- AIM OF THE EXERCISE -
Pull every line from the records that has the word "frames" in it.

- EXERCISE DATA -

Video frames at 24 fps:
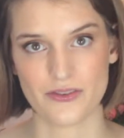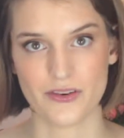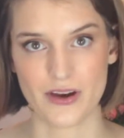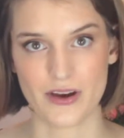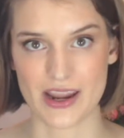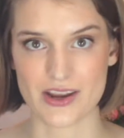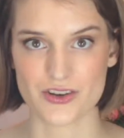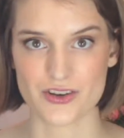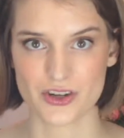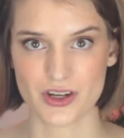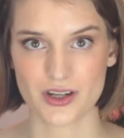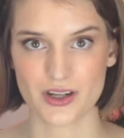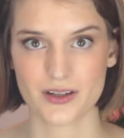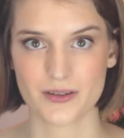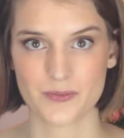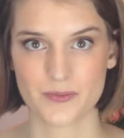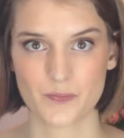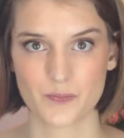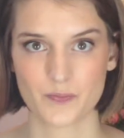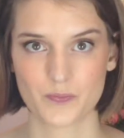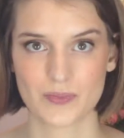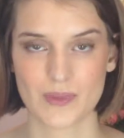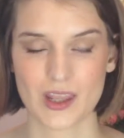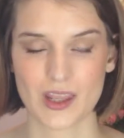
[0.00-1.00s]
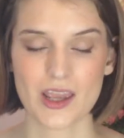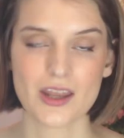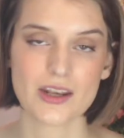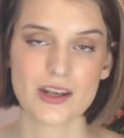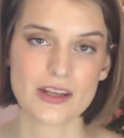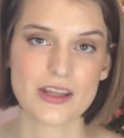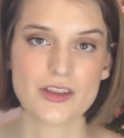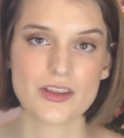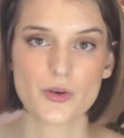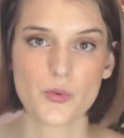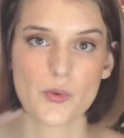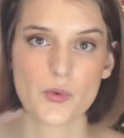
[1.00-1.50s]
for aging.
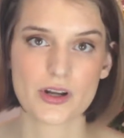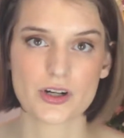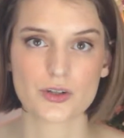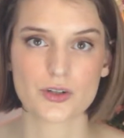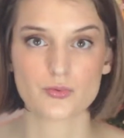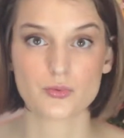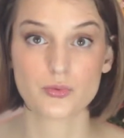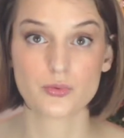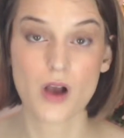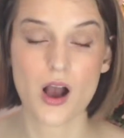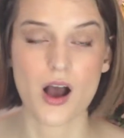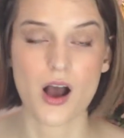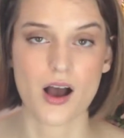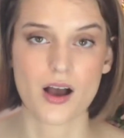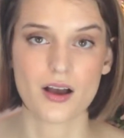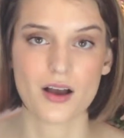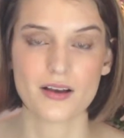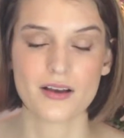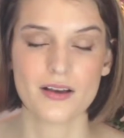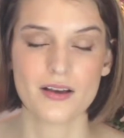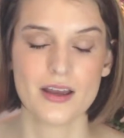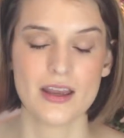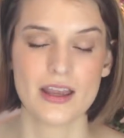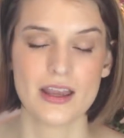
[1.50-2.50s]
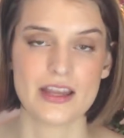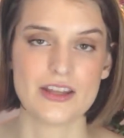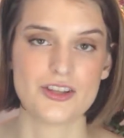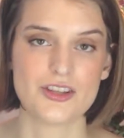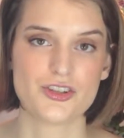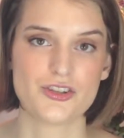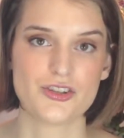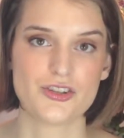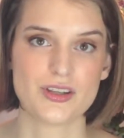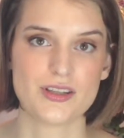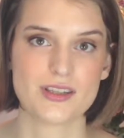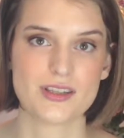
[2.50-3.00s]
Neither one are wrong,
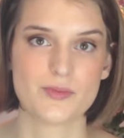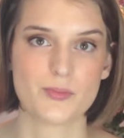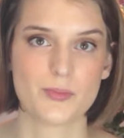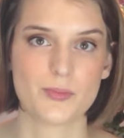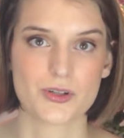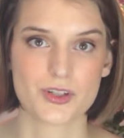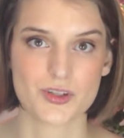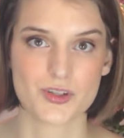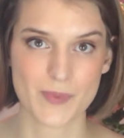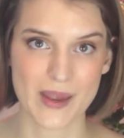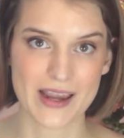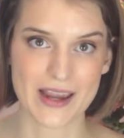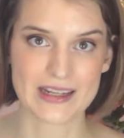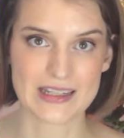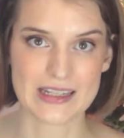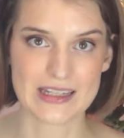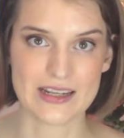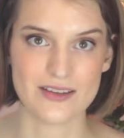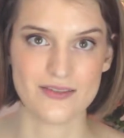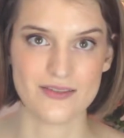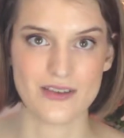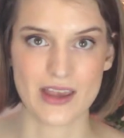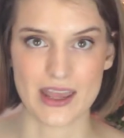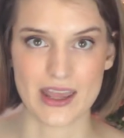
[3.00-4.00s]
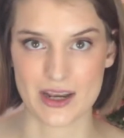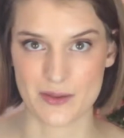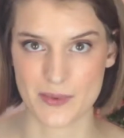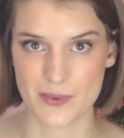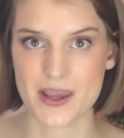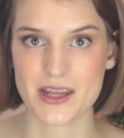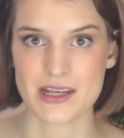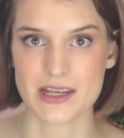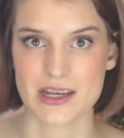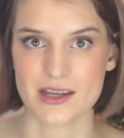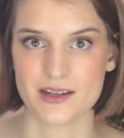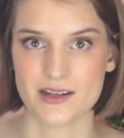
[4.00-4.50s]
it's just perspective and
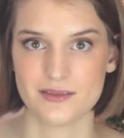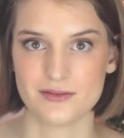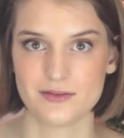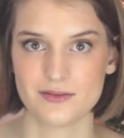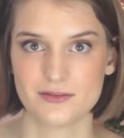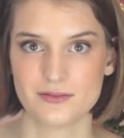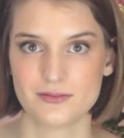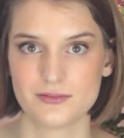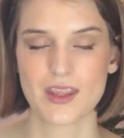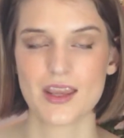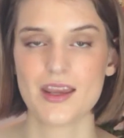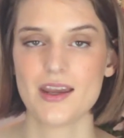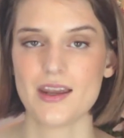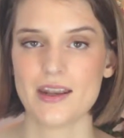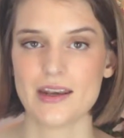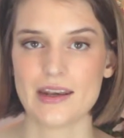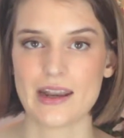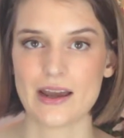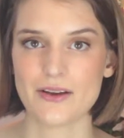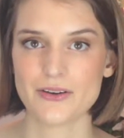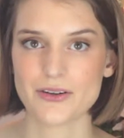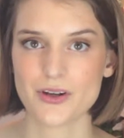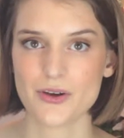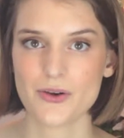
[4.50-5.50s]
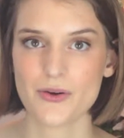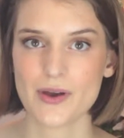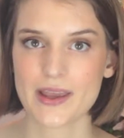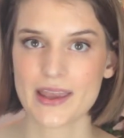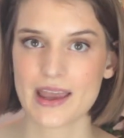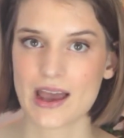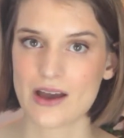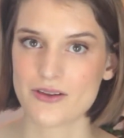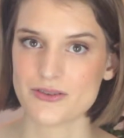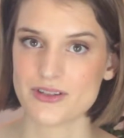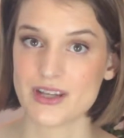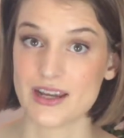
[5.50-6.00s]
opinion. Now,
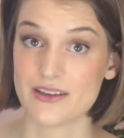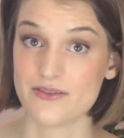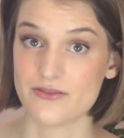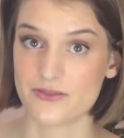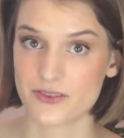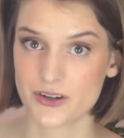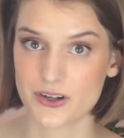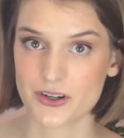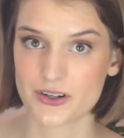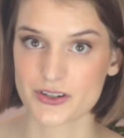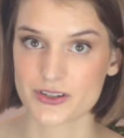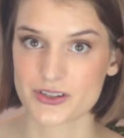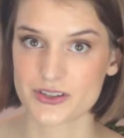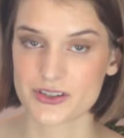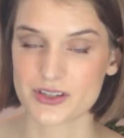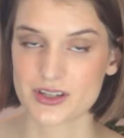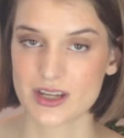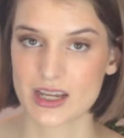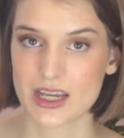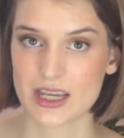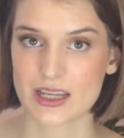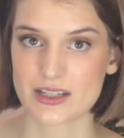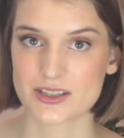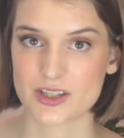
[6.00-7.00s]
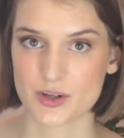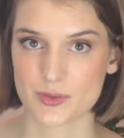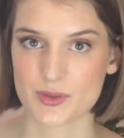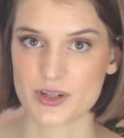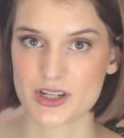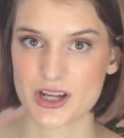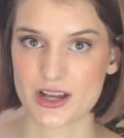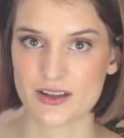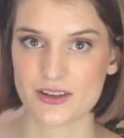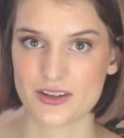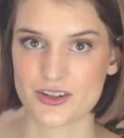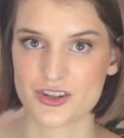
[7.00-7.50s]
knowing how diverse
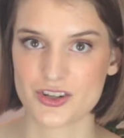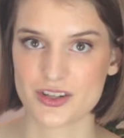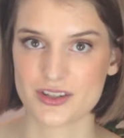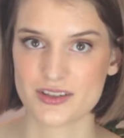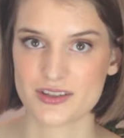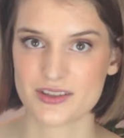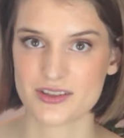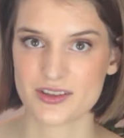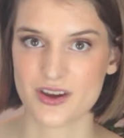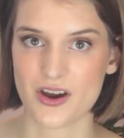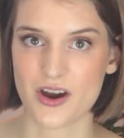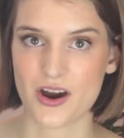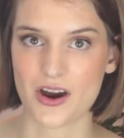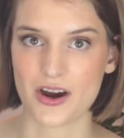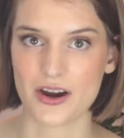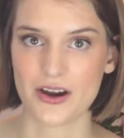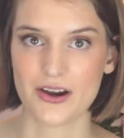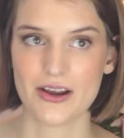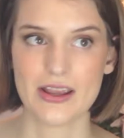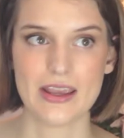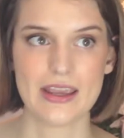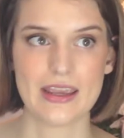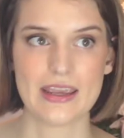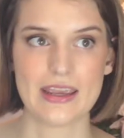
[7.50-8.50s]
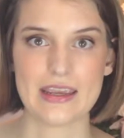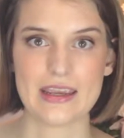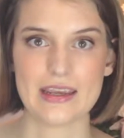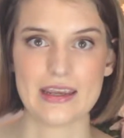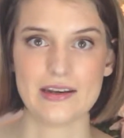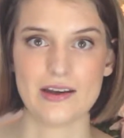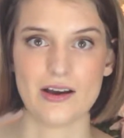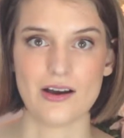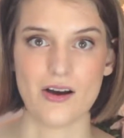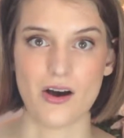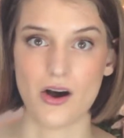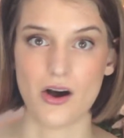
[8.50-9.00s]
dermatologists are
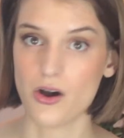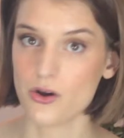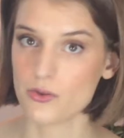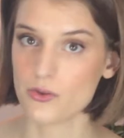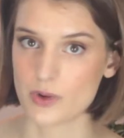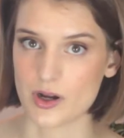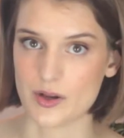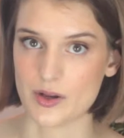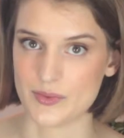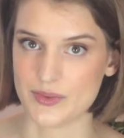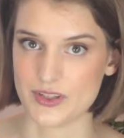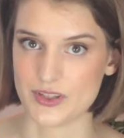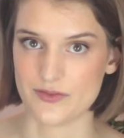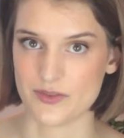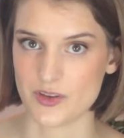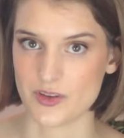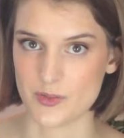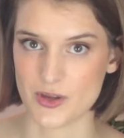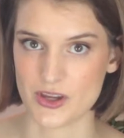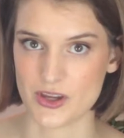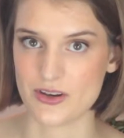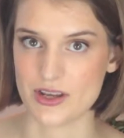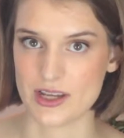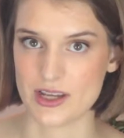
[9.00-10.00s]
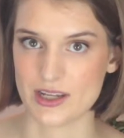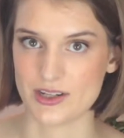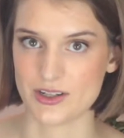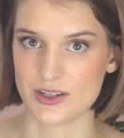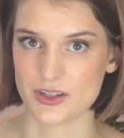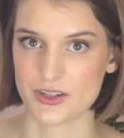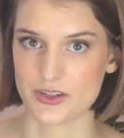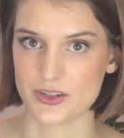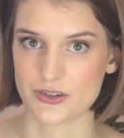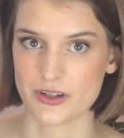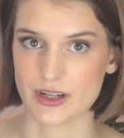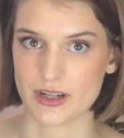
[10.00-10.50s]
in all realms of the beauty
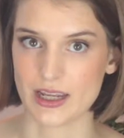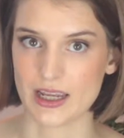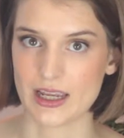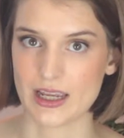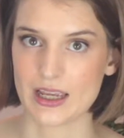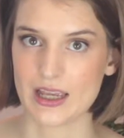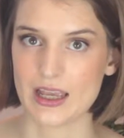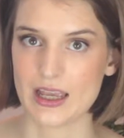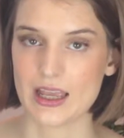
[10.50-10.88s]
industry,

---

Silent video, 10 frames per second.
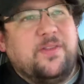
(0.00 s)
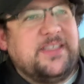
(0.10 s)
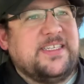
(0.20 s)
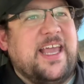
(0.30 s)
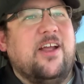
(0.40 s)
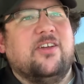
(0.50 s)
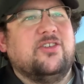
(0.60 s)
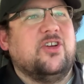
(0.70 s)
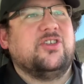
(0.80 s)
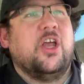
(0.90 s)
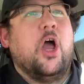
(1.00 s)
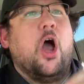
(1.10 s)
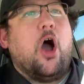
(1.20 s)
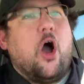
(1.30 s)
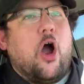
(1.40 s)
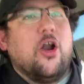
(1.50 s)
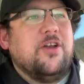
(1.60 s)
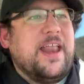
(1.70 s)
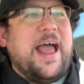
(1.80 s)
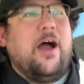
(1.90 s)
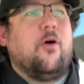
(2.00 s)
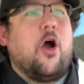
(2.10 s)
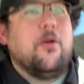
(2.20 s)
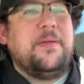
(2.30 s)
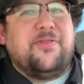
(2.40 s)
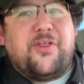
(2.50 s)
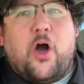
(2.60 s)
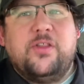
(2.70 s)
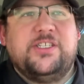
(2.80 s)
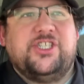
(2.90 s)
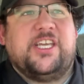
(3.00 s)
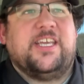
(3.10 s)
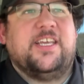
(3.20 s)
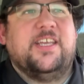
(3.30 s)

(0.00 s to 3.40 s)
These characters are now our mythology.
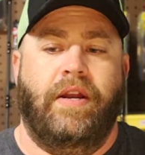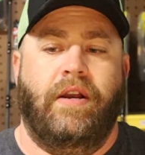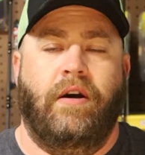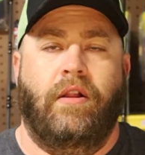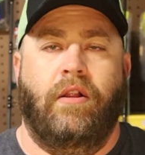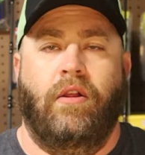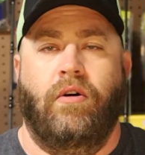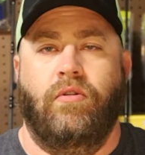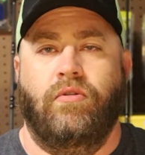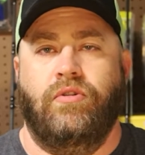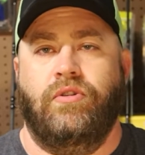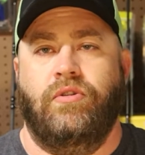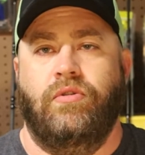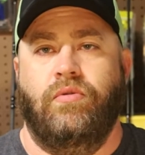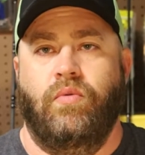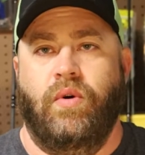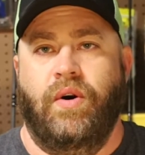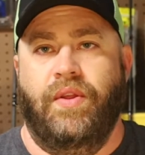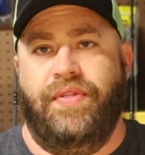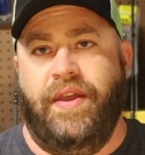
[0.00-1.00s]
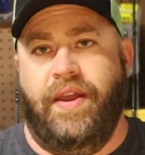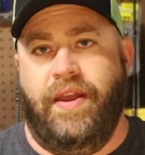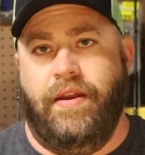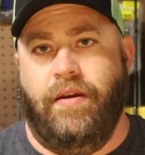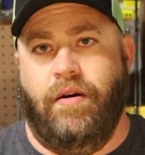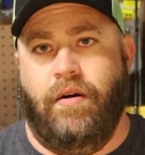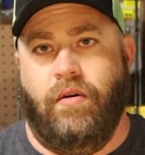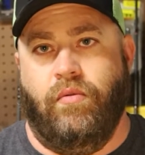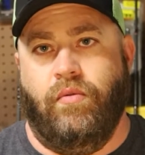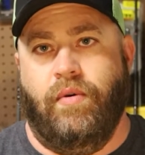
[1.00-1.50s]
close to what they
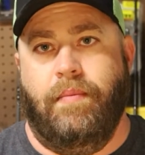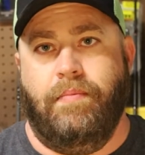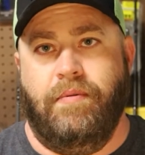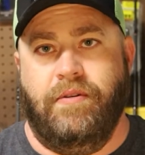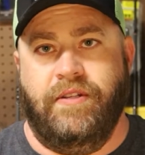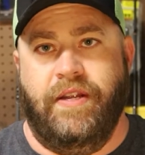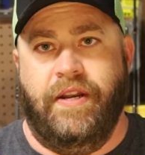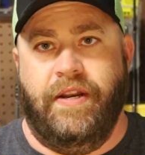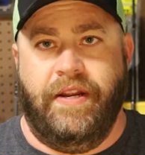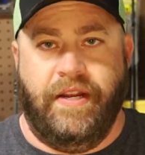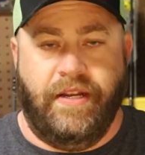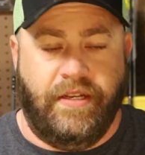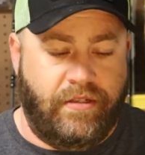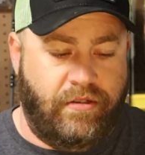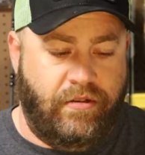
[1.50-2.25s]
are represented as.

- THE COMPLETED TASK -
Video frames at 24 fps:
Silent video, 10 frames per second.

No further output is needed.